= Men Against Violence and Abuse =

Men Against Violence and Abuse (MAVA) is an Indian organisation that works to prevent gender-based violence. Started in 1993, it is one of the first men's organisation in the country to work on preventing violence against women.

== History ==
Men Against Violence and Abuse (MAVA) started out with an advertisement posted by a journalist, C.Y. Gopinath, in several journals in Mumbai in 1991. The ad asked for men who wanted to oppose gender-based violence and 205 men responded. The men met for a year or so, creating a core group and Harish Sadani became the leader. The group felt that both men and women needed to be "liberated from the shackles of patriarchy." In March 1993, the group was formally organised in Mumbai. In 1996, MAVA began a journal, Purush Spandana (Men's Expressions), written in Marathi which is published annually during the time of Diwali.

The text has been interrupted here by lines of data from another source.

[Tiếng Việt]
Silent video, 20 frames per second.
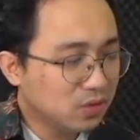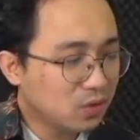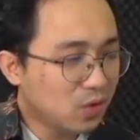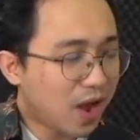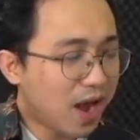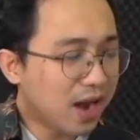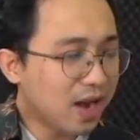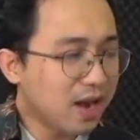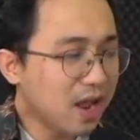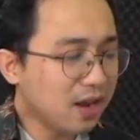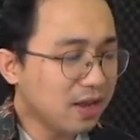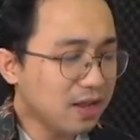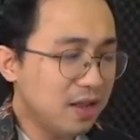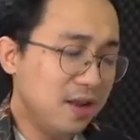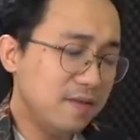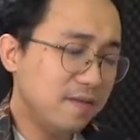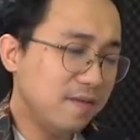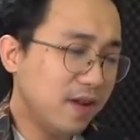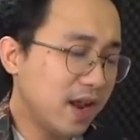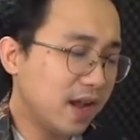Thoáng liếc
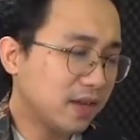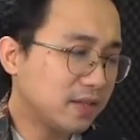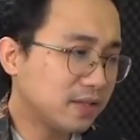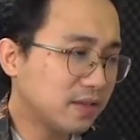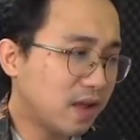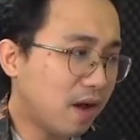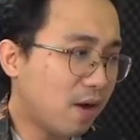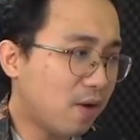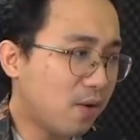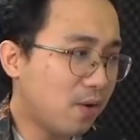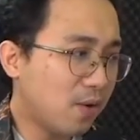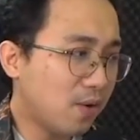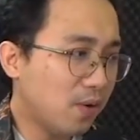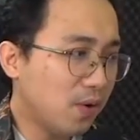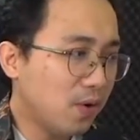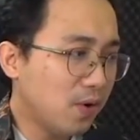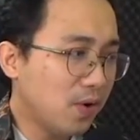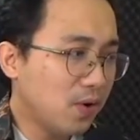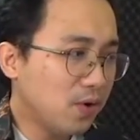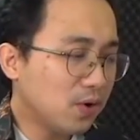nhìn về đằng sau,
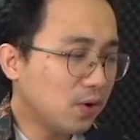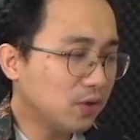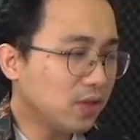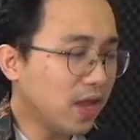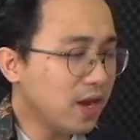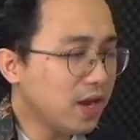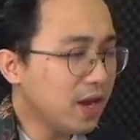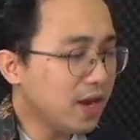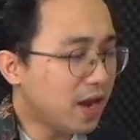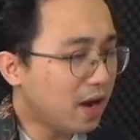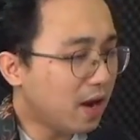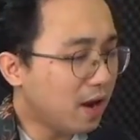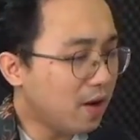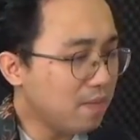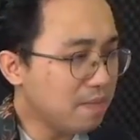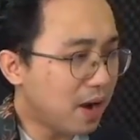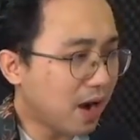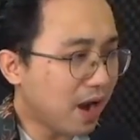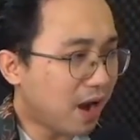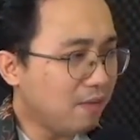cô thấy người đàn
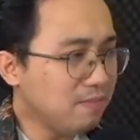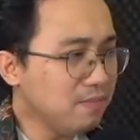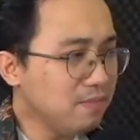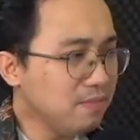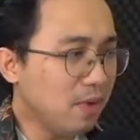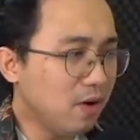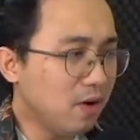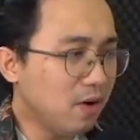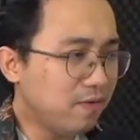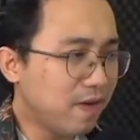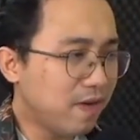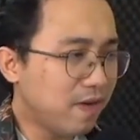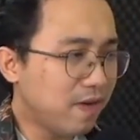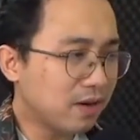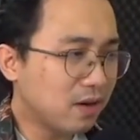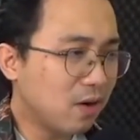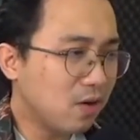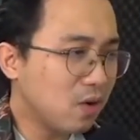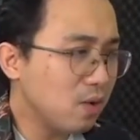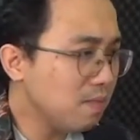ông mặc áo mưa màu
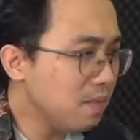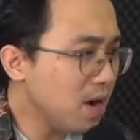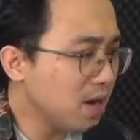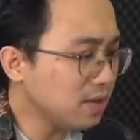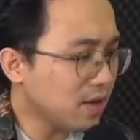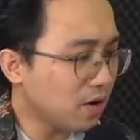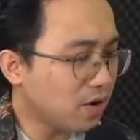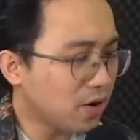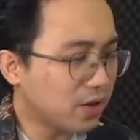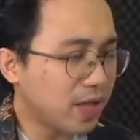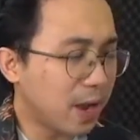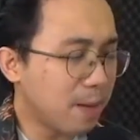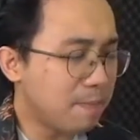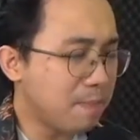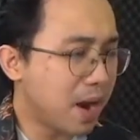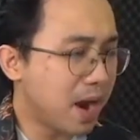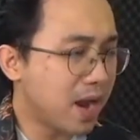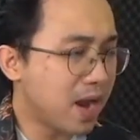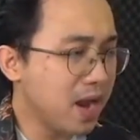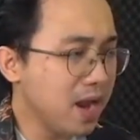vàng đó cũng bước ra khỏi
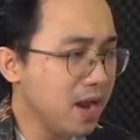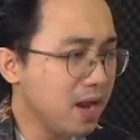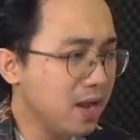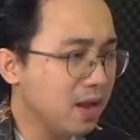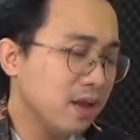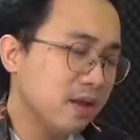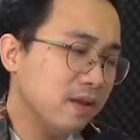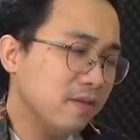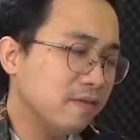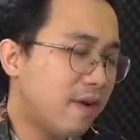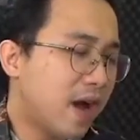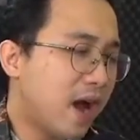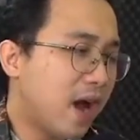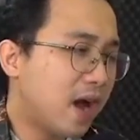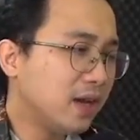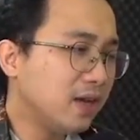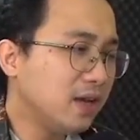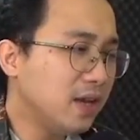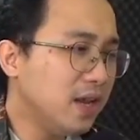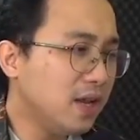thang máy
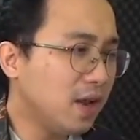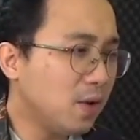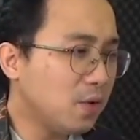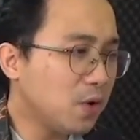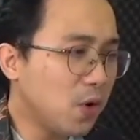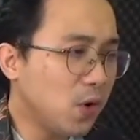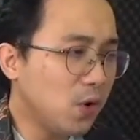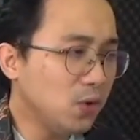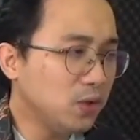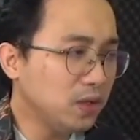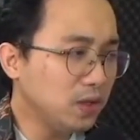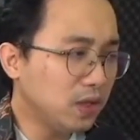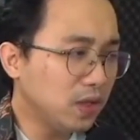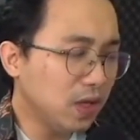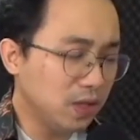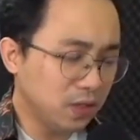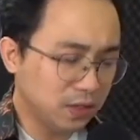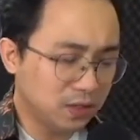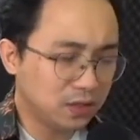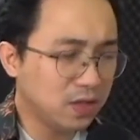và đi theo cô
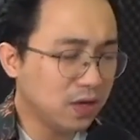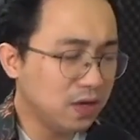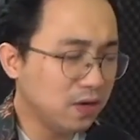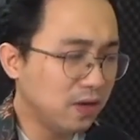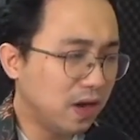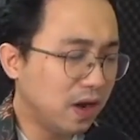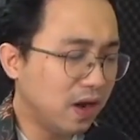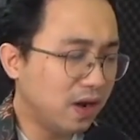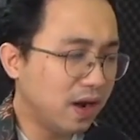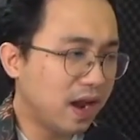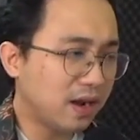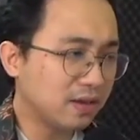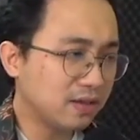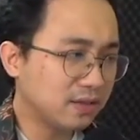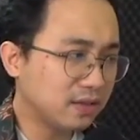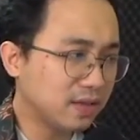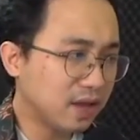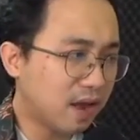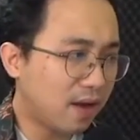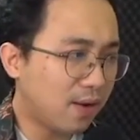từ từ ở đằng
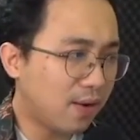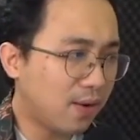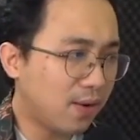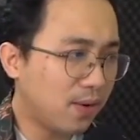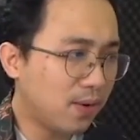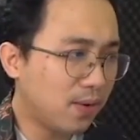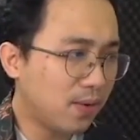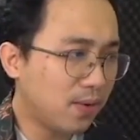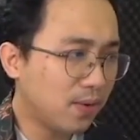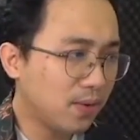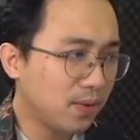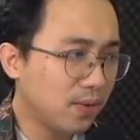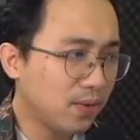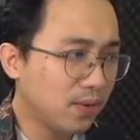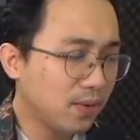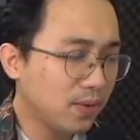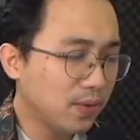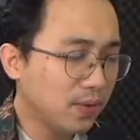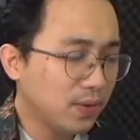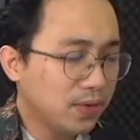sau.
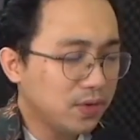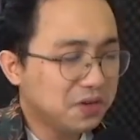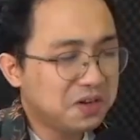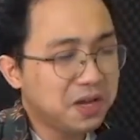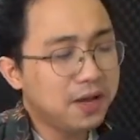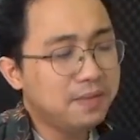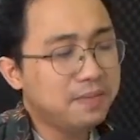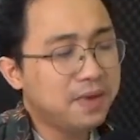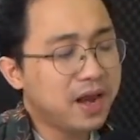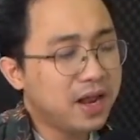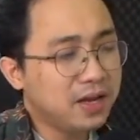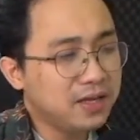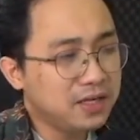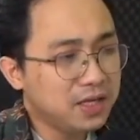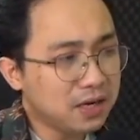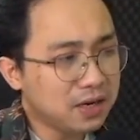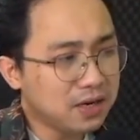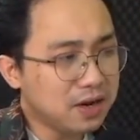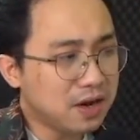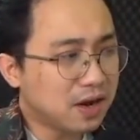Khi mà đến
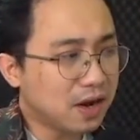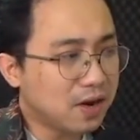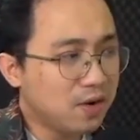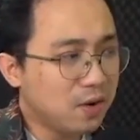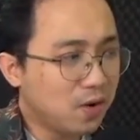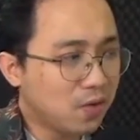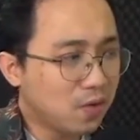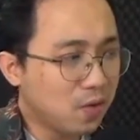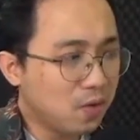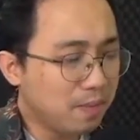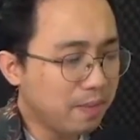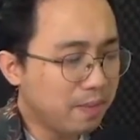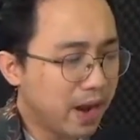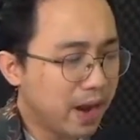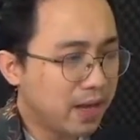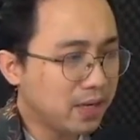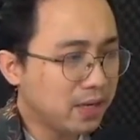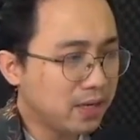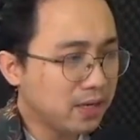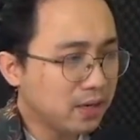trước cửa căn hộ của
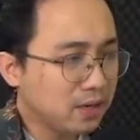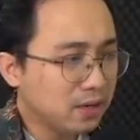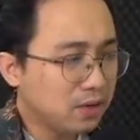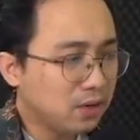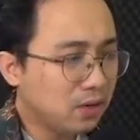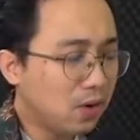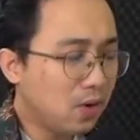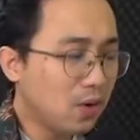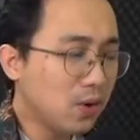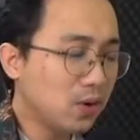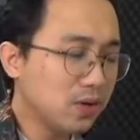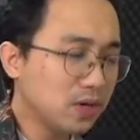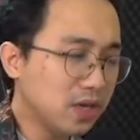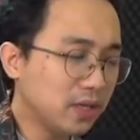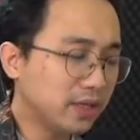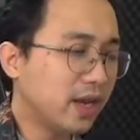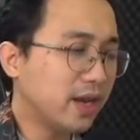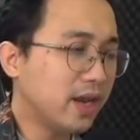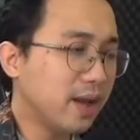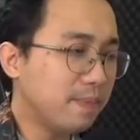mình, cô đưa
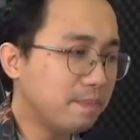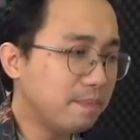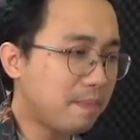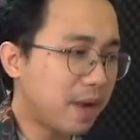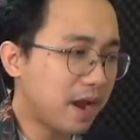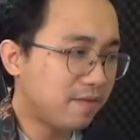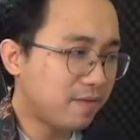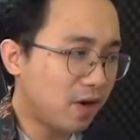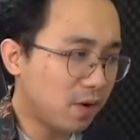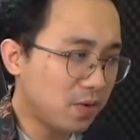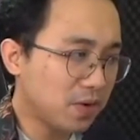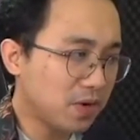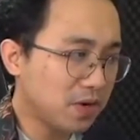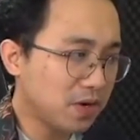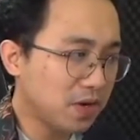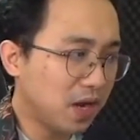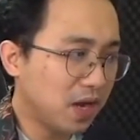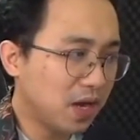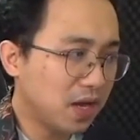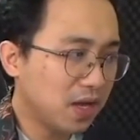tay đập mạnh vào
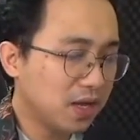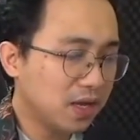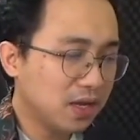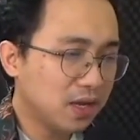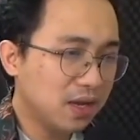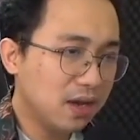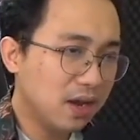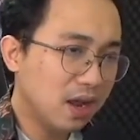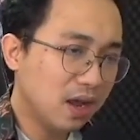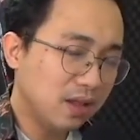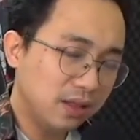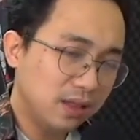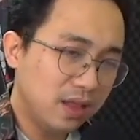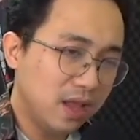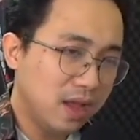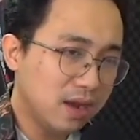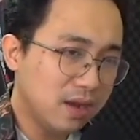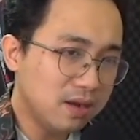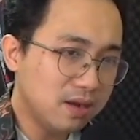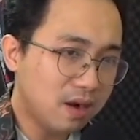cửa, lớn
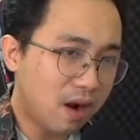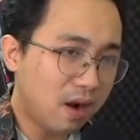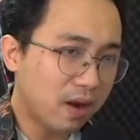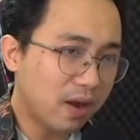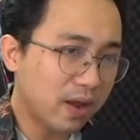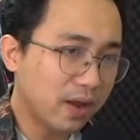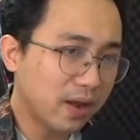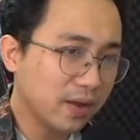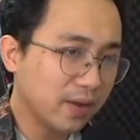tiếng gọi.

In 2006, Sadani received a fellowship from the Population Council to create a pilot project for MAVA called Yuva Maitri. The program brought young men to a camp experience where they discussed and reflected on gender roles and relationships between genders. The Yuva Maitri program is still part of MAVA's programming and by 2014, had reached around 80,000 young men and created 500 youth mentors.

== About ==
Men Against Violence and Abuse (MAVA) operates in the state of Maharashtra. MAVA provides counselling, guidance for couples getting married, self-defence classes for women, a call in help-line, and other programs dealing with gender issues. MAVA and women's group, Akshara, have posted information in Mumbai colleges about gender-based violence and gender issues. MAVA provides a place for men to open up to other men about issues in their lives.

A documentary, directed by Inka Achté, and called Boys Who Like Girls (2018) profiles some of the work that MAVA has done.